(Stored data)
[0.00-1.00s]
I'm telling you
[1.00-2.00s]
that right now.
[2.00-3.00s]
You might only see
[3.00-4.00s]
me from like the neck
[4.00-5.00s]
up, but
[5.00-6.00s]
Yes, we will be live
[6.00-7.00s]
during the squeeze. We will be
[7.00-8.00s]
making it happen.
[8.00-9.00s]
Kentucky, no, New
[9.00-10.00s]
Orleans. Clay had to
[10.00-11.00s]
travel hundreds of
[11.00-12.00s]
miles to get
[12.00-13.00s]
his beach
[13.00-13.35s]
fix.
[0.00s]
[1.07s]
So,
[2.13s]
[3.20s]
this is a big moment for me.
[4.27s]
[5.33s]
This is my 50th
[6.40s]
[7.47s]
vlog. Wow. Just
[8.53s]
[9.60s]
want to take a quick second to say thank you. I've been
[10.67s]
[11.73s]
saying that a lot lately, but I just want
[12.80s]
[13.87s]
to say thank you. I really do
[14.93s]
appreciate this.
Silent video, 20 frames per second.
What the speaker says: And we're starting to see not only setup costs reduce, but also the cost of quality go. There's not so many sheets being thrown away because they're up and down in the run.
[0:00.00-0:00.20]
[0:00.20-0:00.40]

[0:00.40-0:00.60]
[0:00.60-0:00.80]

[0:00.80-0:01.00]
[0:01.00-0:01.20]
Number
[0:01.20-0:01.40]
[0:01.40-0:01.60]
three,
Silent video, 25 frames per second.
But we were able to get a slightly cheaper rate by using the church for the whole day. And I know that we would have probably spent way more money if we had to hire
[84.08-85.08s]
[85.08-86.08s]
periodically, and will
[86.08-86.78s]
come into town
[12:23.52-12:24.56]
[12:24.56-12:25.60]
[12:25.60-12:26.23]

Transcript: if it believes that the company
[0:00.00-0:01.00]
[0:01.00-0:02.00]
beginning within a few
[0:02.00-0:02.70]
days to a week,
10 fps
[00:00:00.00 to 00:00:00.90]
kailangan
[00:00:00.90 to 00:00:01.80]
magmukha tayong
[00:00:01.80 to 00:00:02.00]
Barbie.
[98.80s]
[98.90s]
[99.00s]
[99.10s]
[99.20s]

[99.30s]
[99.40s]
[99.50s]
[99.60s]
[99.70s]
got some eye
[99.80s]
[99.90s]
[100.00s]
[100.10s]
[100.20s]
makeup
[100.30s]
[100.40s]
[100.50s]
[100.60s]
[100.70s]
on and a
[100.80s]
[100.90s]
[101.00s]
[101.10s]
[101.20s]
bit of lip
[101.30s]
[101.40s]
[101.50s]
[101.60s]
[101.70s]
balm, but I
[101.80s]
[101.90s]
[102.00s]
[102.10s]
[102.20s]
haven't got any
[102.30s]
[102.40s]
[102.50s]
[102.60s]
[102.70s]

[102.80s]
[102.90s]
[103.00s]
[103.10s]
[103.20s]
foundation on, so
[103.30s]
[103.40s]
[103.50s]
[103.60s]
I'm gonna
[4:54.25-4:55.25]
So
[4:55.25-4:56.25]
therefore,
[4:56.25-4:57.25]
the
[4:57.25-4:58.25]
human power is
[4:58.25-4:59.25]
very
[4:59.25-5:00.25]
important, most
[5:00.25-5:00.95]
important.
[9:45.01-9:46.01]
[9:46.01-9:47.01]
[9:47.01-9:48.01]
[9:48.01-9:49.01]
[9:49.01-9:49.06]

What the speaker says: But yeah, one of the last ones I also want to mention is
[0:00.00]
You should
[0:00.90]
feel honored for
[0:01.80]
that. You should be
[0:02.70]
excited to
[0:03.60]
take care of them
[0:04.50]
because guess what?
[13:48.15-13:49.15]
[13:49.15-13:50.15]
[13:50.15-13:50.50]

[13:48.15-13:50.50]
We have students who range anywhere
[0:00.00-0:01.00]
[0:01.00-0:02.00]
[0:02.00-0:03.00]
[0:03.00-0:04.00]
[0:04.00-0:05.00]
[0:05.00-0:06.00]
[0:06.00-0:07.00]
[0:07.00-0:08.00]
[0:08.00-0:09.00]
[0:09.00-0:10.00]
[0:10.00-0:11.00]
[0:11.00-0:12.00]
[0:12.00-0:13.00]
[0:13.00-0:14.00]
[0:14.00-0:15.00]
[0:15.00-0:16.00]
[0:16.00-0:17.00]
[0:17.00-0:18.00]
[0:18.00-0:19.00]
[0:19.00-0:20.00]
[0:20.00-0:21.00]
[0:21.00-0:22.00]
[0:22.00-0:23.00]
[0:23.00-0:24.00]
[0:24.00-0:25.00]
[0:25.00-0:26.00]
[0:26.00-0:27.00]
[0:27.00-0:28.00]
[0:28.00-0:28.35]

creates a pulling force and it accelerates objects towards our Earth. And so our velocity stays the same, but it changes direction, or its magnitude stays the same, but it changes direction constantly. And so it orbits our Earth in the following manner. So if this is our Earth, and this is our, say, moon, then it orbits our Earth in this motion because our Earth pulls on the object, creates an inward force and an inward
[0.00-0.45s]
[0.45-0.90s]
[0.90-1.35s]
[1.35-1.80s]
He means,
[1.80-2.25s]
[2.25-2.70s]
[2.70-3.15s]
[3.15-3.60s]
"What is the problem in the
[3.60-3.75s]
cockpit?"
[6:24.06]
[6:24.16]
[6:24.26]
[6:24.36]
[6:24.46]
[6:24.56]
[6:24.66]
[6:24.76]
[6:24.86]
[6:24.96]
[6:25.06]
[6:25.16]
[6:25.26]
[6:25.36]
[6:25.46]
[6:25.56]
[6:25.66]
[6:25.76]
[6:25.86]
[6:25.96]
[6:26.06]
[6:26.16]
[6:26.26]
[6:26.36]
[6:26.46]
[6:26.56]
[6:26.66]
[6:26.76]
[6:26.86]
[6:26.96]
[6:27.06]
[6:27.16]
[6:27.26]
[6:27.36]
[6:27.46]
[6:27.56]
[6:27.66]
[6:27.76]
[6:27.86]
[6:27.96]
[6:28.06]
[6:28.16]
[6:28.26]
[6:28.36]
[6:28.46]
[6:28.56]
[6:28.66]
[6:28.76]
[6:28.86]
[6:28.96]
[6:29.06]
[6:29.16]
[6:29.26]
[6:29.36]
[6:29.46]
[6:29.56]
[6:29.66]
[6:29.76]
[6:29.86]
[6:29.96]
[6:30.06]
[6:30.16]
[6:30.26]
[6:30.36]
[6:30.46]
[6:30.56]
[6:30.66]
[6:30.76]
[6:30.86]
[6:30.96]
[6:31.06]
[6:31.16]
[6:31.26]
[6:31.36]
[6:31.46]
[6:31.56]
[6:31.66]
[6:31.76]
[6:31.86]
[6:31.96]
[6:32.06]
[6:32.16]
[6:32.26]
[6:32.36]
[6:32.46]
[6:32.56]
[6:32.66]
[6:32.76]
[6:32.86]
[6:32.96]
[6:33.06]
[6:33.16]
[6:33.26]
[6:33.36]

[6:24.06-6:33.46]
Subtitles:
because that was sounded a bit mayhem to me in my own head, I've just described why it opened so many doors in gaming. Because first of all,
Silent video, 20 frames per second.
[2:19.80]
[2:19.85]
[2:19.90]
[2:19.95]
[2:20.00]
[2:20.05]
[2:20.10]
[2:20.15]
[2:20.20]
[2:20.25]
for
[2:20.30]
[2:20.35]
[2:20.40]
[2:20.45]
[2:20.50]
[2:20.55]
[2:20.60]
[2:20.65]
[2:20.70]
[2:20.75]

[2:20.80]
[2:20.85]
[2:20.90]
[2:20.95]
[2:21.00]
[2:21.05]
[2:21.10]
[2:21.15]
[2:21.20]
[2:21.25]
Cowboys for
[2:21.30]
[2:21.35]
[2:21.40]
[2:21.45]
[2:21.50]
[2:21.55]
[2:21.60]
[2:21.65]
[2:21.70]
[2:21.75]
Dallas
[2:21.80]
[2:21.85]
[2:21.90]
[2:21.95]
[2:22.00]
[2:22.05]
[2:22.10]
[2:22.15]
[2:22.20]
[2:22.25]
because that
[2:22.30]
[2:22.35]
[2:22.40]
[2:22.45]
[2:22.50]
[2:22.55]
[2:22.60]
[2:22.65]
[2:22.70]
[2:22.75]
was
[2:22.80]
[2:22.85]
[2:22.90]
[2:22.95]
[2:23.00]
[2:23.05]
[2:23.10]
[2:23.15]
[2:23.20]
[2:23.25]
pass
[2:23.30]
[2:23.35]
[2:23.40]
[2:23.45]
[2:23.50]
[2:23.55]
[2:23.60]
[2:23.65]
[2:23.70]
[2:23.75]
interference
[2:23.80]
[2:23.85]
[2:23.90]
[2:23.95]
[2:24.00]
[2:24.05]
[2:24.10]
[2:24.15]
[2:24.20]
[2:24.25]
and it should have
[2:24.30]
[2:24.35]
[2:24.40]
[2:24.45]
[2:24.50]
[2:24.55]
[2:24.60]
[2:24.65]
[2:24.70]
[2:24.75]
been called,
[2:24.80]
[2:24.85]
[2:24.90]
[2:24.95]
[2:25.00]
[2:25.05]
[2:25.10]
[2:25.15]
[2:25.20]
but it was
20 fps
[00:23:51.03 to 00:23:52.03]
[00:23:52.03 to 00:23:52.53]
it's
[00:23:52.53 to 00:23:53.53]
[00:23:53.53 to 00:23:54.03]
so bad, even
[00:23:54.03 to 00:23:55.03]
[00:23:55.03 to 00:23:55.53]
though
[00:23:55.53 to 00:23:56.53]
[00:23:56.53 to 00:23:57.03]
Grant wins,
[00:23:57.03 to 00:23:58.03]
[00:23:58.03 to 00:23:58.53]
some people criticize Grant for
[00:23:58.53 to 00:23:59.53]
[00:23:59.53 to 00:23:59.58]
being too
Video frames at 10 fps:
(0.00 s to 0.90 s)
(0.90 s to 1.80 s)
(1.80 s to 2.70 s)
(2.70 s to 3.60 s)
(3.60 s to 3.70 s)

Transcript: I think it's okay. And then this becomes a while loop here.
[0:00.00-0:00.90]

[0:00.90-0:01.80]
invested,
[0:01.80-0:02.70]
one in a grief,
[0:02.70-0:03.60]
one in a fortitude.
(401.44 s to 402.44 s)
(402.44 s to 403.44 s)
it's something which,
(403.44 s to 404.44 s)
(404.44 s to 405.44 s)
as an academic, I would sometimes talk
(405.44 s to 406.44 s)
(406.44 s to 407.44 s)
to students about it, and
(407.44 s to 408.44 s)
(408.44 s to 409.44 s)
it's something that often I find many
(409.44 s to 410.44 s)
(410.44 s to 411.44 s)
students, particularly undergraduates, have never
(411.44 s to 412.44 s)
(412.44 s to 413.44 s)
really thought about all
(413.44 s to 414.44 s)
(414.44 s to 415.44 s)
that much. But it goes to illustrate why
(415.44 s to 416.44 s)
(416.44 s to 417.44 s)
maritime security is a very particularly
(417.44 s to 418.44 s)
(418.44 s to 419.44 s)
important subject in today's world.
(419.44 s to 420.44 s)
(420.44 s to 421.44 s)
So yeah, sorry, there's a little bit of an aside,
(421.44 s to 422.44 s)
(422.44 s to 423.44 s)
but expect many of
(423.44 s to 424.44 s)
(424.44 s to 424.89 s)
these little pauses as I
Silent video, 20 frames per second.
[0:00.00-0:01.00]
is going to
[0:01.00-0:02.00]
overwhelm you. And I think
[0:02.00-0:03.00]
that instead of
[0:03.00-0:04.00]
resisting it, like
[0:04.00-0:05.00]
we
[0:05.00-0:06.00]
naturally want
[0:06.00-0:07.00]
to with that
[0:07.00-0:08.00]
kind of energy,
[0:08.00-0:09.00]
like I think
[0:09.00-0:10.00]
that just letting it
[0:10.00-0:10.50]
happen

▶ WORK INSTRUCTIONS
Starting at the line above that contains "[0:19.00-0:20.00]", repeat each line exactly up to and including the line that contains "[0:27.00-0:28.00]", and stop there.

▶ SOLUTION FOR THIS EXERCISE
[0:19.00-0:20.00]
[0:20.00-0:21.00]
[0:21.00-0:22.00]
[0:22.00-0:23.00]
[0:23.00-0:24.00]
[0:24.00-0:25.00]
[0:25.00-0:26.00]
[0:26.00-0:27.00]
[0:27.00-0:28.00]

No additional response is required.